Cordilleran Section - 97th Annual Meeting, and Pacific Section, American Association of Petroleum Geologists (April 9-11, 2001)

Paper No. 0
Presentation Time: 1:00 PM-5:00 PM


STULL, Robert J. and MAYO, David P., California State Univ - Los Angeles, Dept Geological Sciences, Los Angeles, CA 90032,

Los Angeles residents face a relatively high risk of property loss and personal injury due to environmental hazards. The CSLA Department of Geological Sciences offers two popular undergraduate courses that address hazard assessment and mitigation: (1) Natural Disasters, a freshman-level general education course, and (2) Urban Geology, an upper-division elective. We employ assignments that teach students to perform geologic hazard assessments in their own neighborhoods. Assessment involves instructor-assisted examination of geological maps, study of any soil and rock exposures in their neighborhoods, and Internet research. Students investigate the susceptibility of their homes to damage from earthquakes, floods, landslides, liquefaction, and erosion. They also determine the sources and quality of their drinking water.

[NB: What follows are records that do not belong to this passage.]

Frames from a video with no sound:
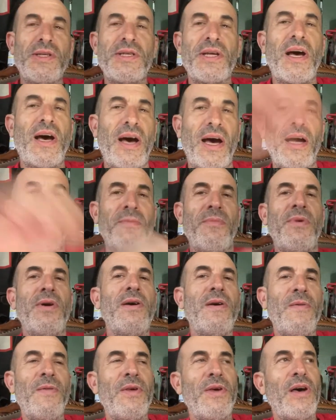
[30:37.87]
time
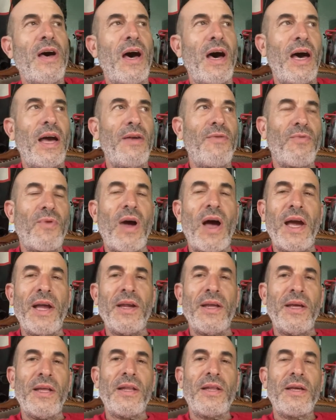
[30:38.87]
I ride
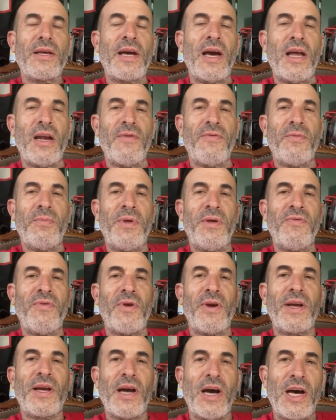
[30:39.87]
it kind of be
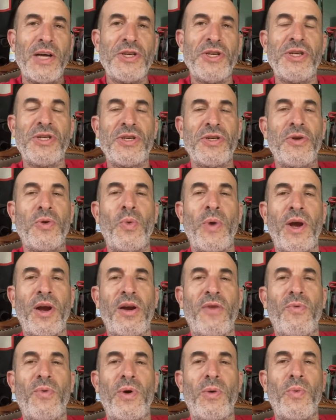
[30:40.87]
very conscious and aware
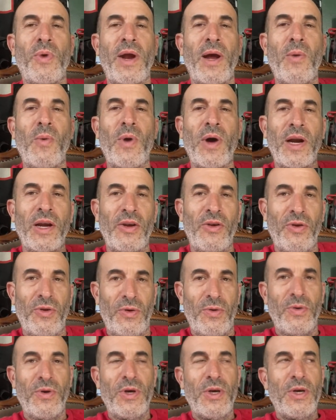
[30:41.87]
of what I want to
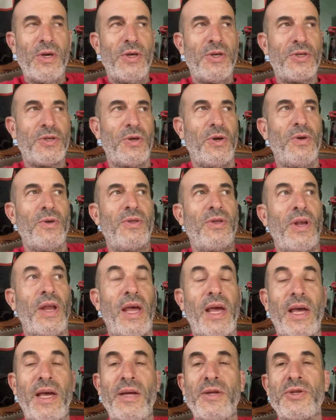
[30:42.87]
do. So
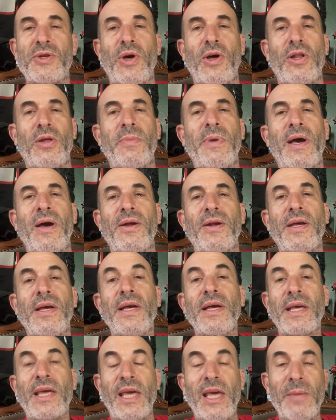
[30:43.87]
today is all about
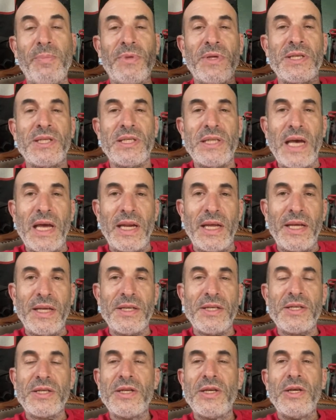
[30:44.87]
keep the
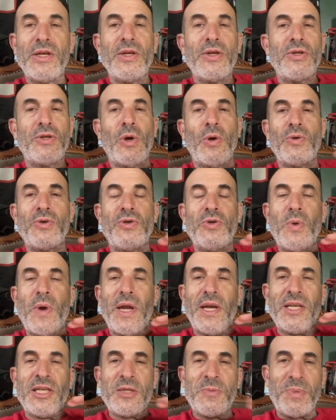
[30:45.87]
settings, don't do
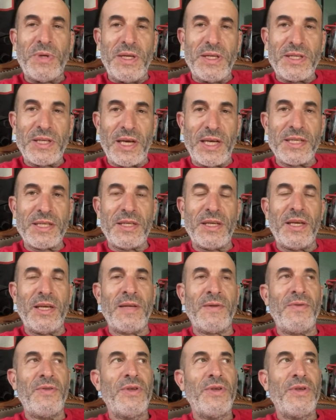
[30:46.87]
any speed testing.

Field and Internet research encourage active learning. Student communication skills and collaboration in the learning process are improved. Many students express satisfaction and self confidence not achieved elsewhere in their university education.

The assignments and supportive resources are available online at Resources were drawn from the web pages of numerous public and private agencies, including the Dibblee Geological Foundation, Environmental Protection Agency, the Los Angeles County Department of Public Works, the Los Angeles Department of Water and Power, the California Department of Conservation’s Division of Mines and Geology, and the Southern California Earthquake Center.